Top of Excerpted data
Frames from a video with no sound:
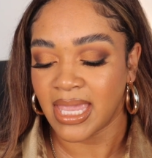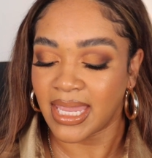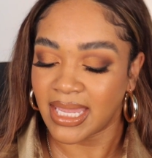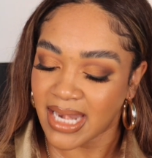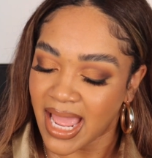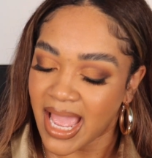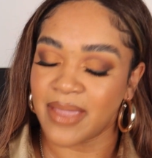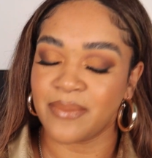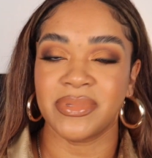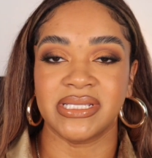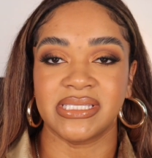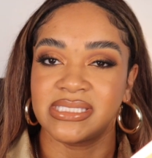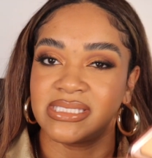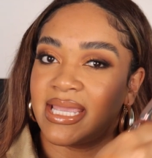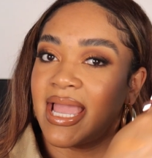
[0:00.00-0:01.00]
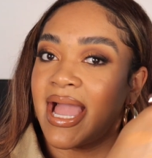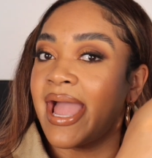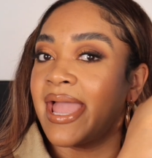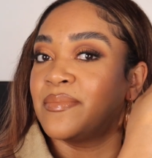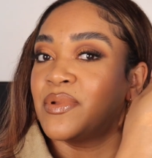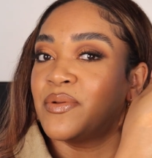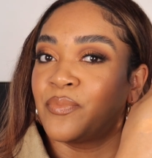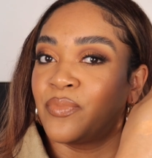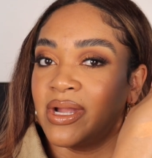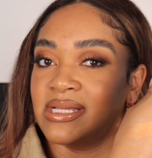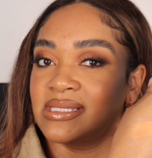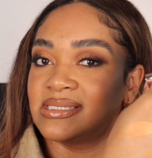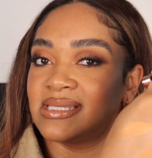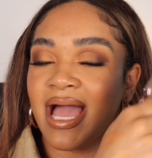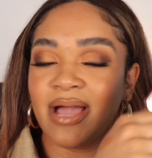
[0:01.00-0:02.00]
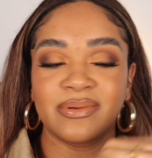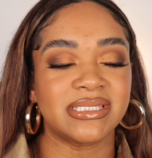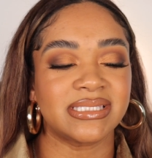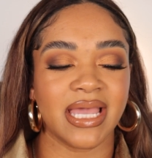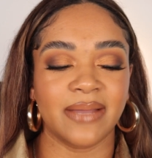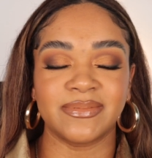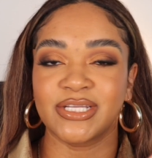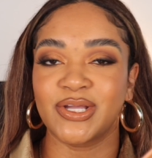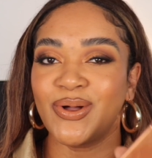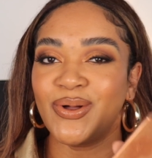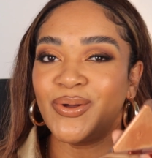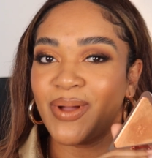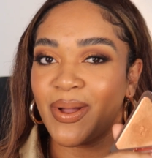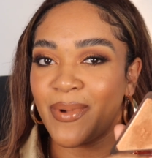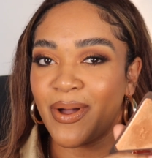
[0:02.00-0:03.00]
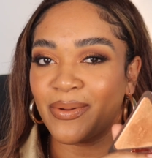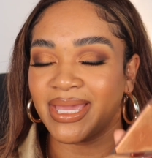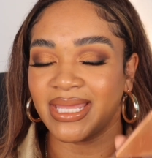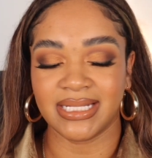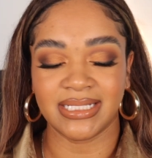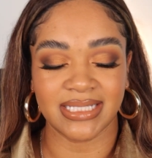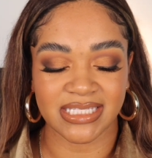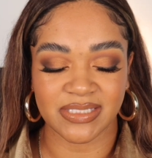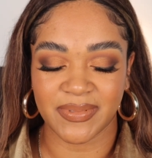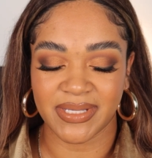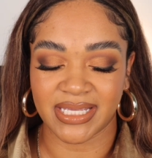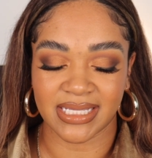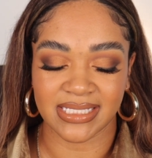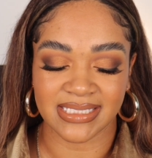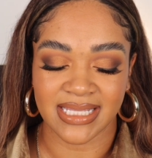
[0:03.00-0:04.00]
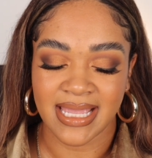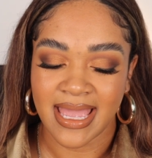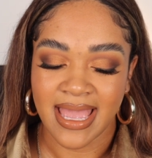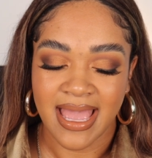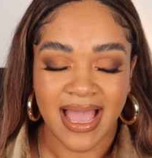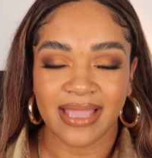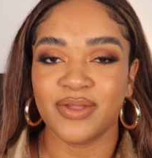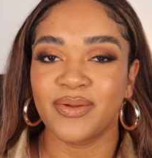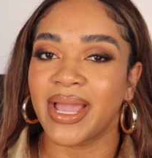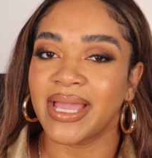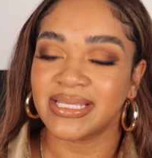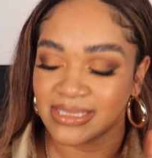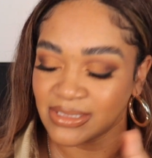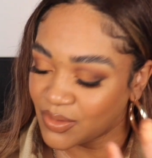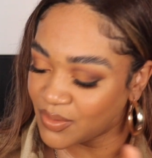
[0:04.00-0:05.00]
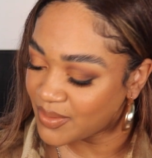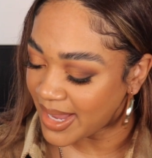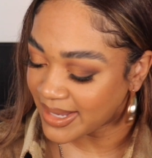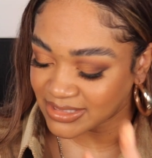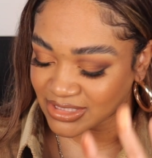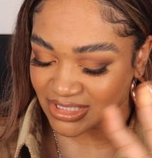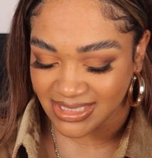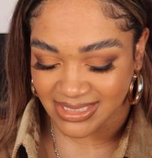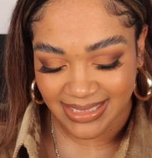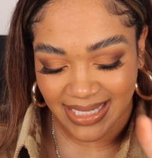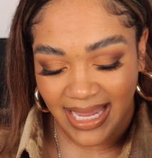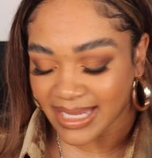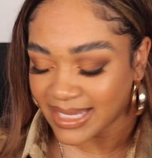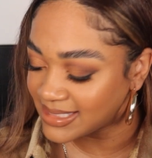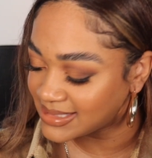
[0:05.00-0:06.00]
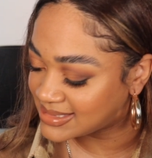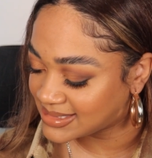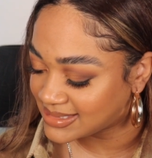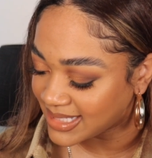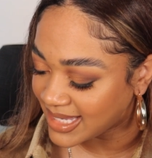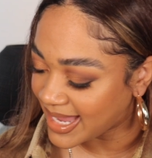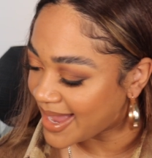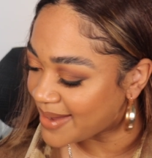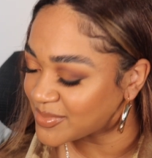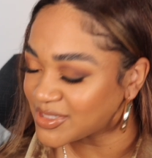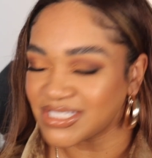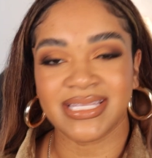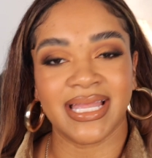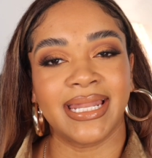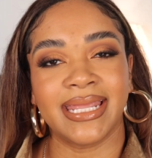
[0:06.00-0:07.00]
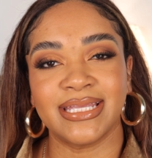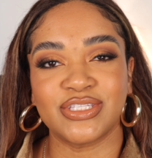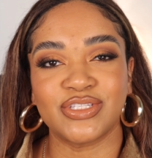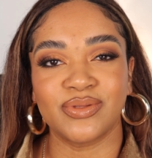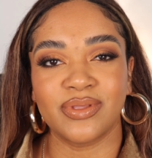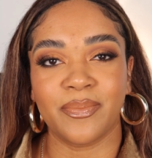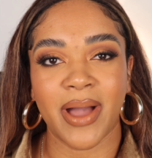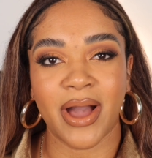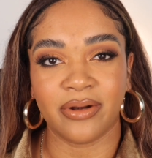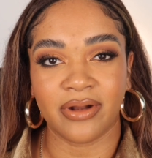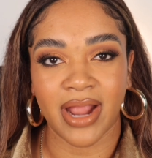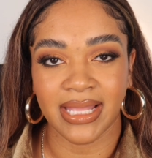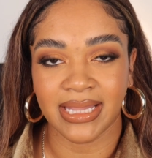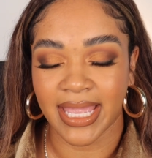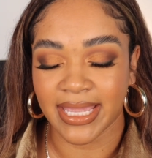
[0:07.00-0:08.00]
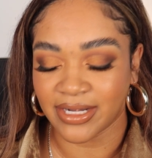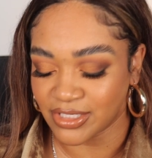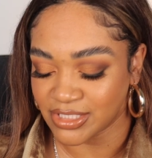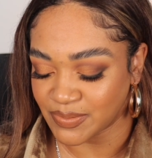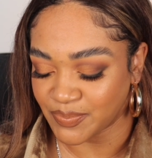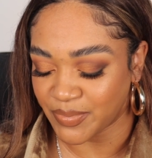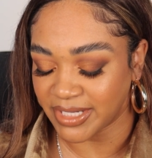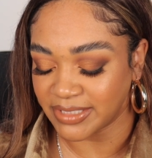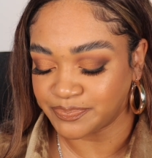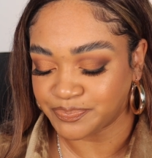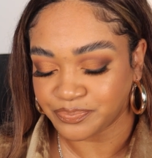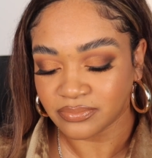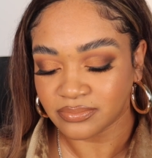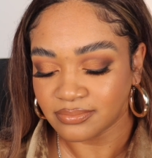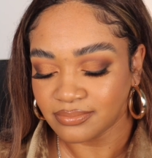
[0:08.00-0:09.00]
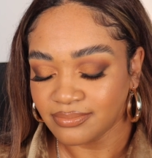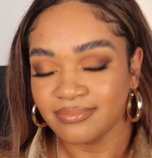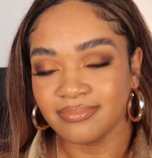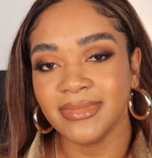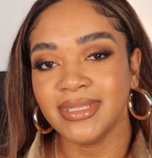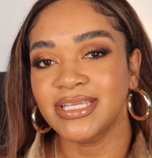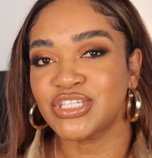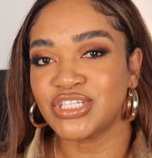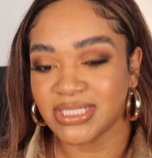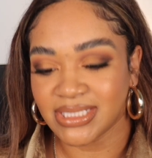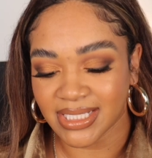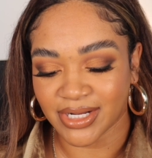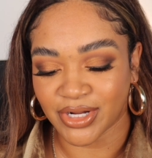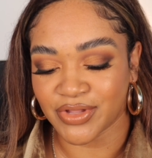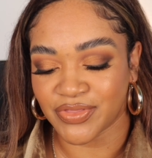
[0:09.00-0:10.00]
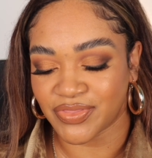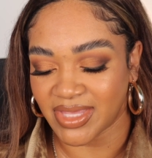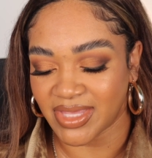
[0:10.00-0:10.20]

And I must say I am impressed. I was skeptical about getting this because you guys know I just, it's, I'm just not into the powder highlighters, but she did her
Bottom of Excerpted data
### [Problem details]
Your job is to transcribe the records exactly and in full. Pictures are not part of the copy.

### [Solution for this exercise]
Frames from a video with no sound:
[0:00.00-0:01.00]
[0:01.00-0:02.00]
[0:02.00-0:03.00]
[0:03.00-0:04.00]
[0:04.00-0:05.00]
[0:05.00-0:06.00]
[0:06.00-0:07.00]
[0:07.00-0:08.00]
[0:08.00-0:09.00]
[0:09.00-0:10.00]
[0:10.00-0:10.20]

And I must say I am impressed. I was skeptical about getting this because you guys know I just, it's, I'm just not into the powder highlighters, but she did her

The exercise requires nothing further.